Moreover, it supports 290 chocolate-makers, 140 of which have fewer than five employees, and seem more like someone's quaint front room, rather than a world-renowned business. Passion Chocolat is the prime example of such small-scale operations. Its founder, Claire Macq, nearly emigrated to Australia after her first husband died, but decided to open the business instead. Though her chocolates cost €45 (£31) a kilo, customers are often queuing outside the shop by the time it opens, at the genteel hour of midday.

Across the city, in Rue Royale, Mary's chocolates are also hand-made, preservative-free, and cost €48 a kilo - exactly three times as much as mass-produced, but good quality, Leonidas. On the counter lie 10 40kg boxes of chocolate, wrapped in isothermal bags, for export. "Most of the exports are going to the US, and the most spectacular growth is in internet sales," Mary's owner, Michel Boey, says. "We began selling via the internet in 2001 and, from zero, exports are now about 15 per cent of our sales."

For the big factory producers such as Guylian, the figures are even higher. The firm, which began 46 years ago as a family chocolatier in Antwerp, is now based at a hi-tech plant turning out 70 tons of chocolate a day. Its managing director, Carl Krefting, says Guylian chocolates are "not the most expensive, and not the cheapest", a formula which brought about growth of 14 per cent in 2005.

Belgium's love affair with chocolate dates from 1857 when Jean Neuhaus left Switzerland to set up shop in Brussels. His grandson, also called Jean Neuhaus, created the first filled chocolate, which he named "praline", and his wife invented the type of box, or "ballotin", in which Belgian chocolate is sold. Perhaps more important than history is the Belgian national obsession with good food and a willingness to pay for it.

"The Belgians are bon viveurs," said Ms Macq of Passion Chocolat. "We love Belgian cuisine and here there is a lot of competition. Every chocolatier wants to be better than the other."

Meanwhile, in all areas of food, affluent consumers in rich countries want to eat less but better. The stress is on "quality rather than quantity, in the post-Atkins world", says Mr Krefting.
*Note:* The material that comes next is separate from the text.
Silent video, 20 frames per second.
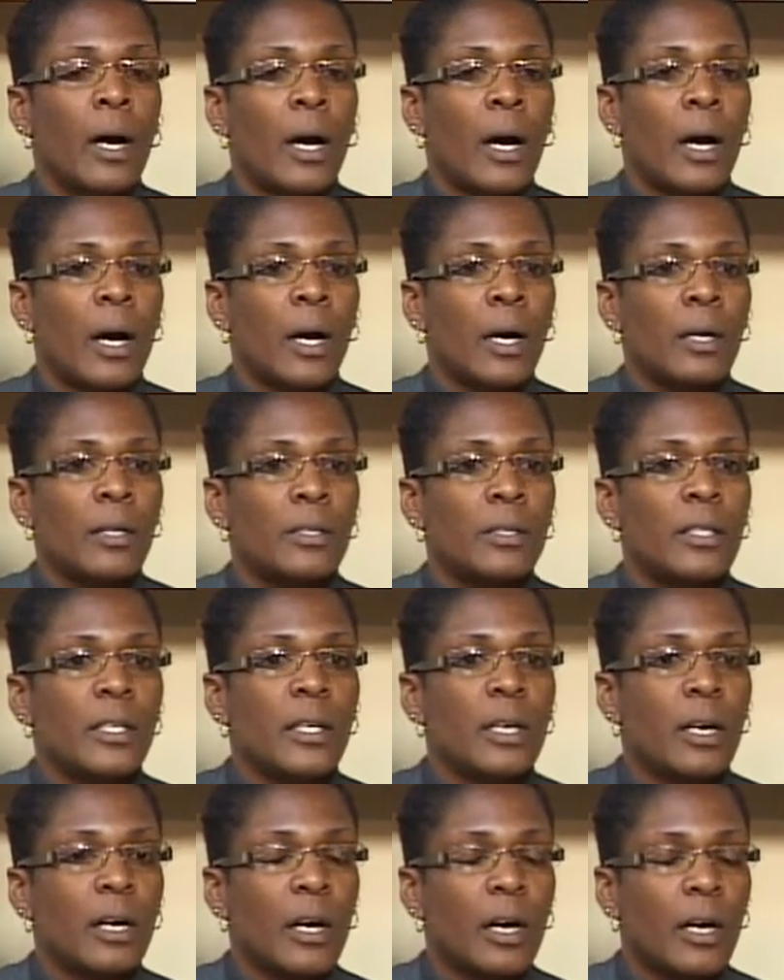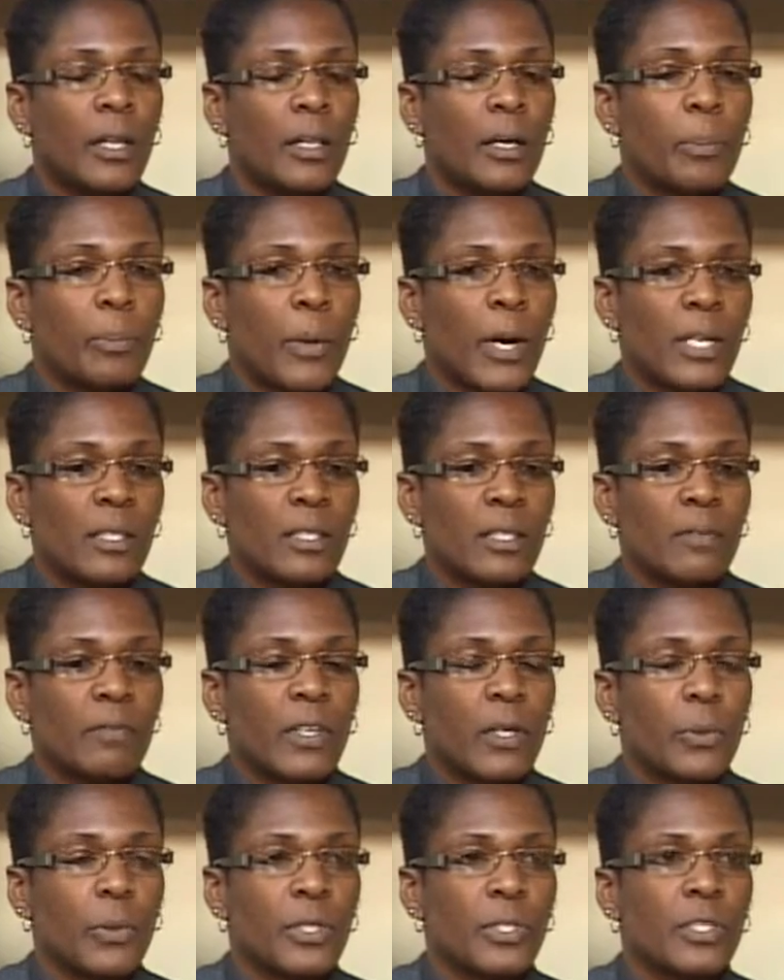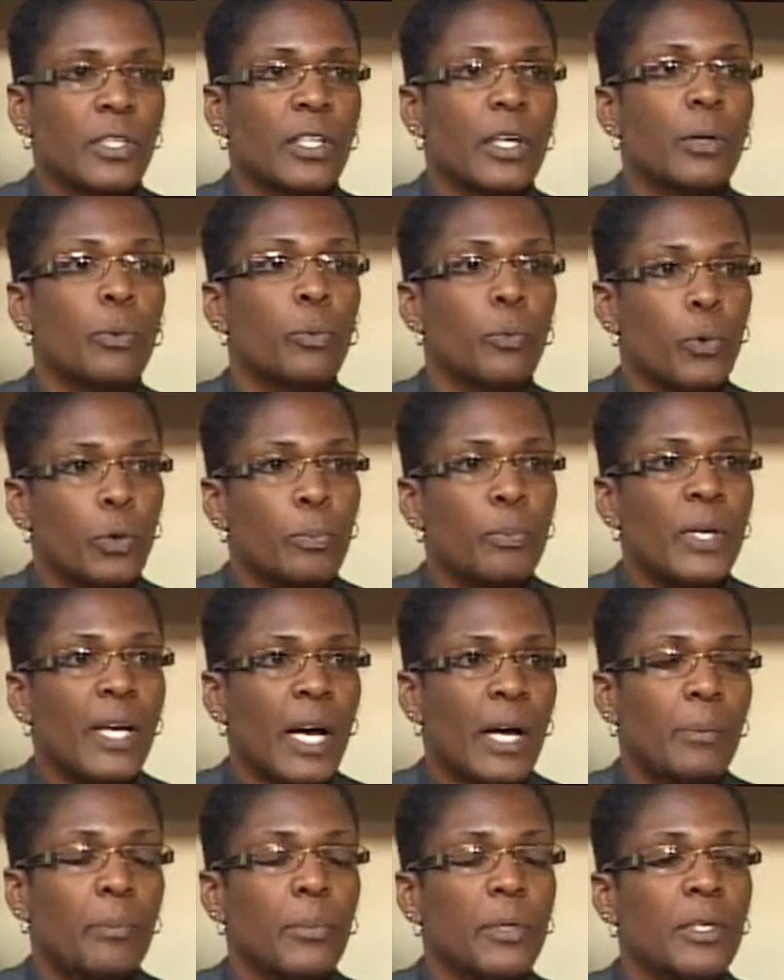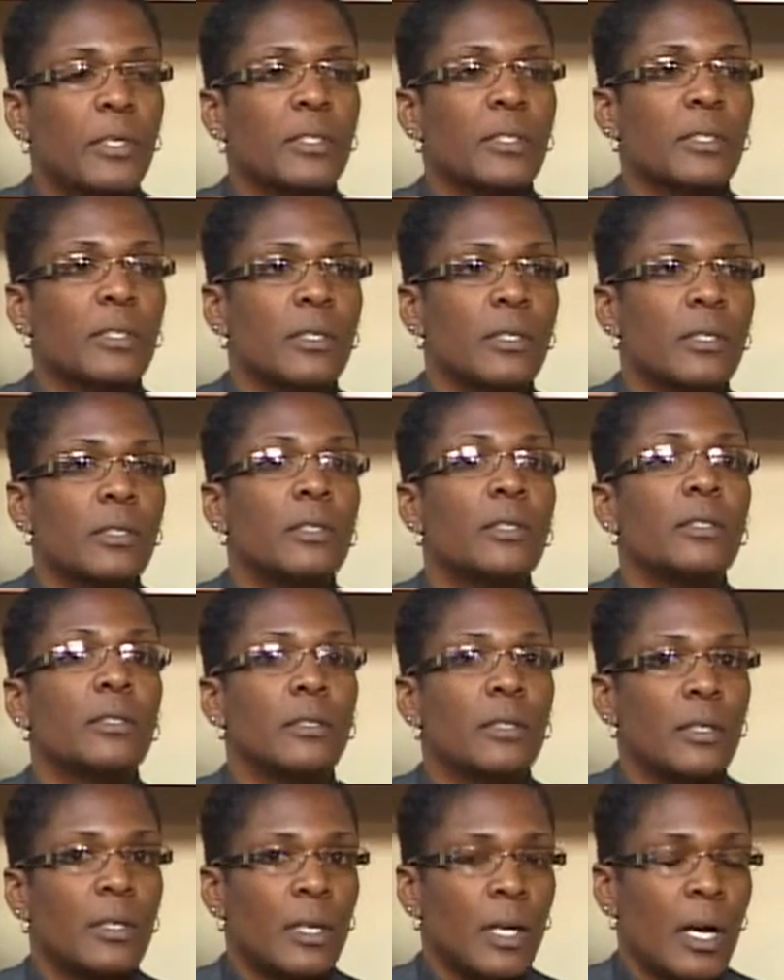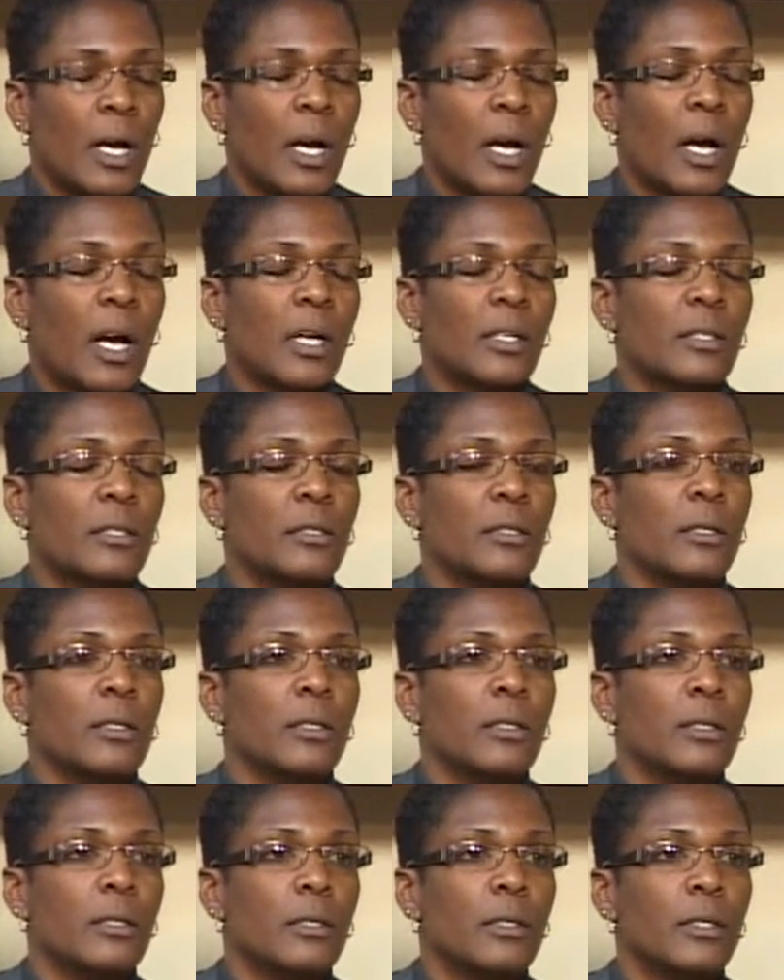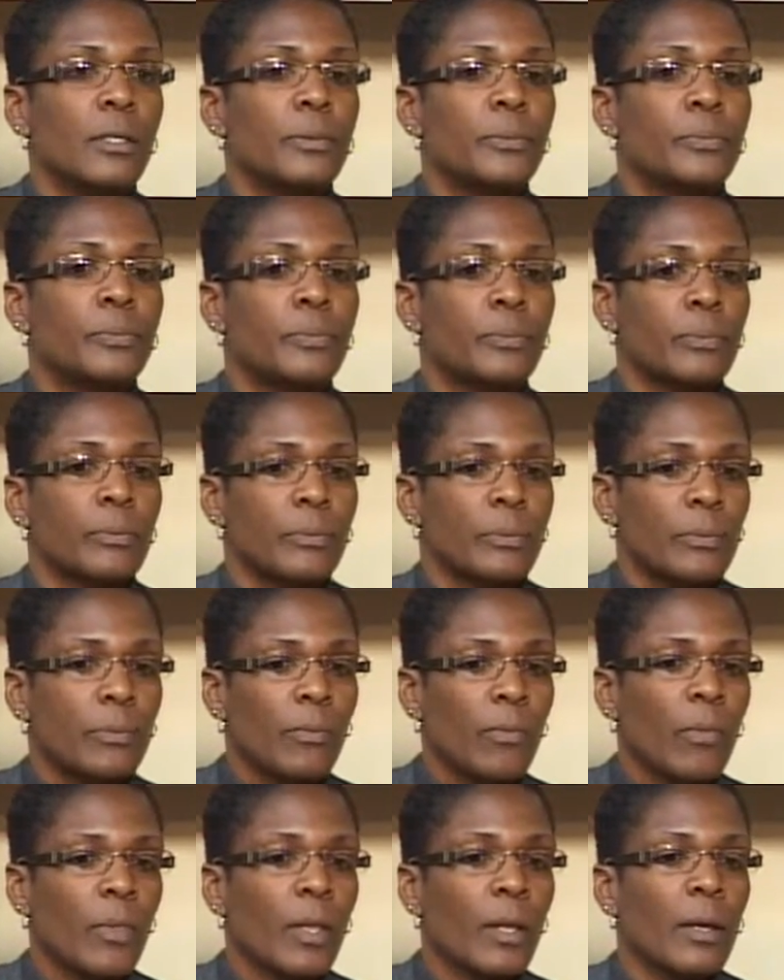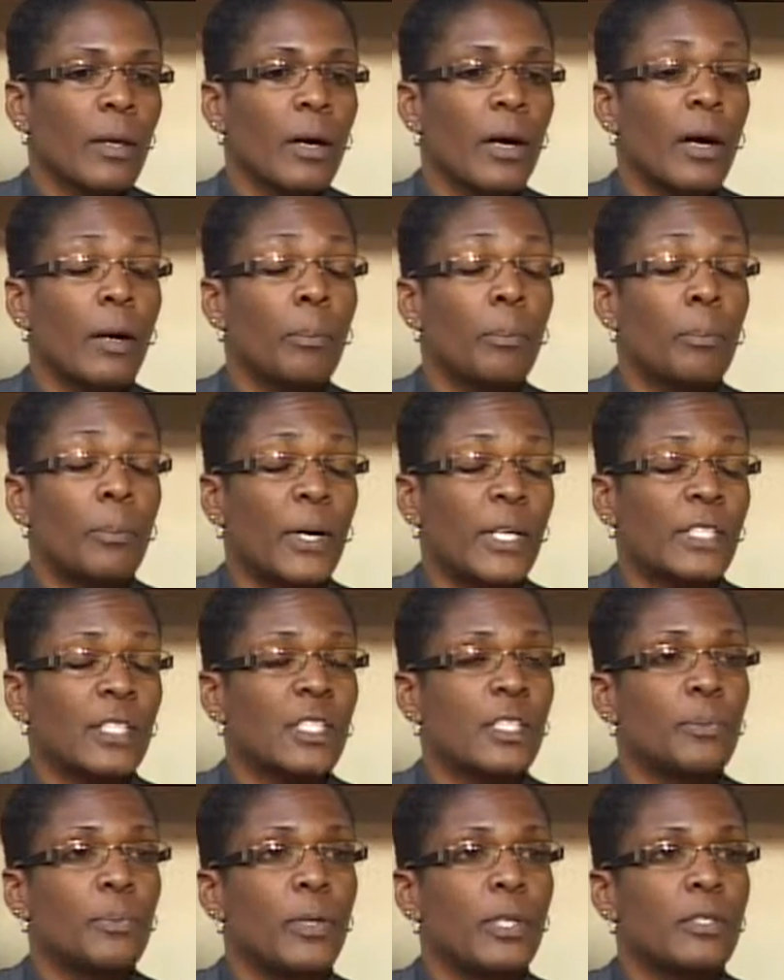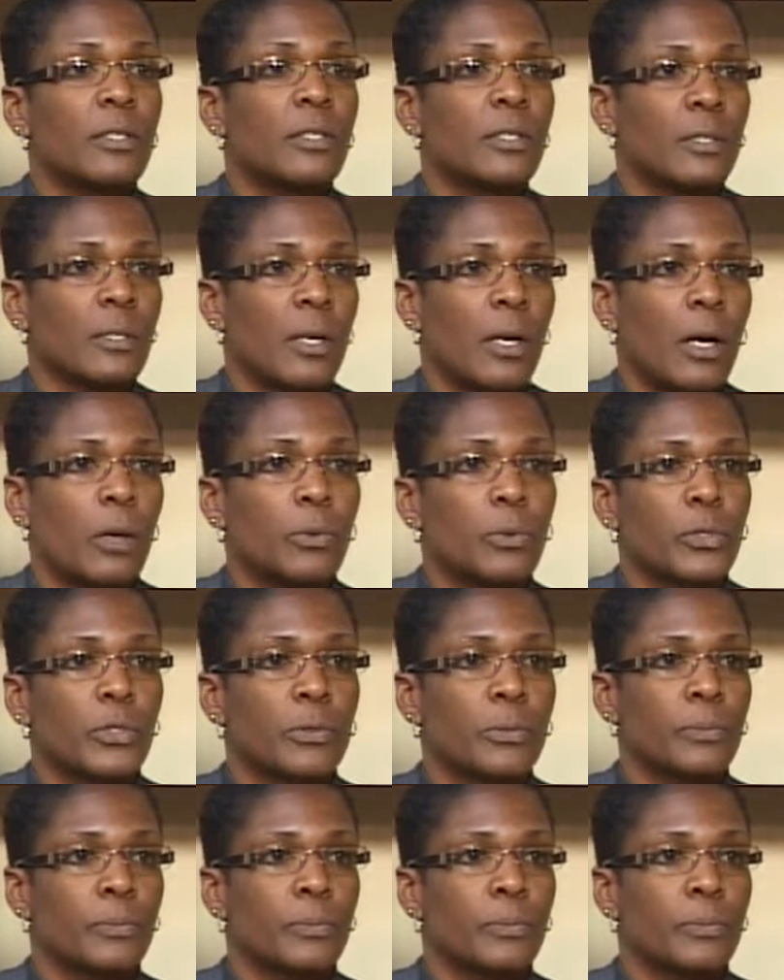and the other parts of the questionnaire would be administered at the participant's house.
Nowhere is this more the case than in Britain, Guylian's biggest market. Here big producers have dominated the market and "Cadbury's Dairy Milk and Black Magic were all [British consumers] knew about", Mr Krefting said. Now all that is changing. Guylian is flying off the shelves of British supermarkets. Mr Boey lists the UK as one of his growing export markets and Ms Macq dreams of opening a small shop in London.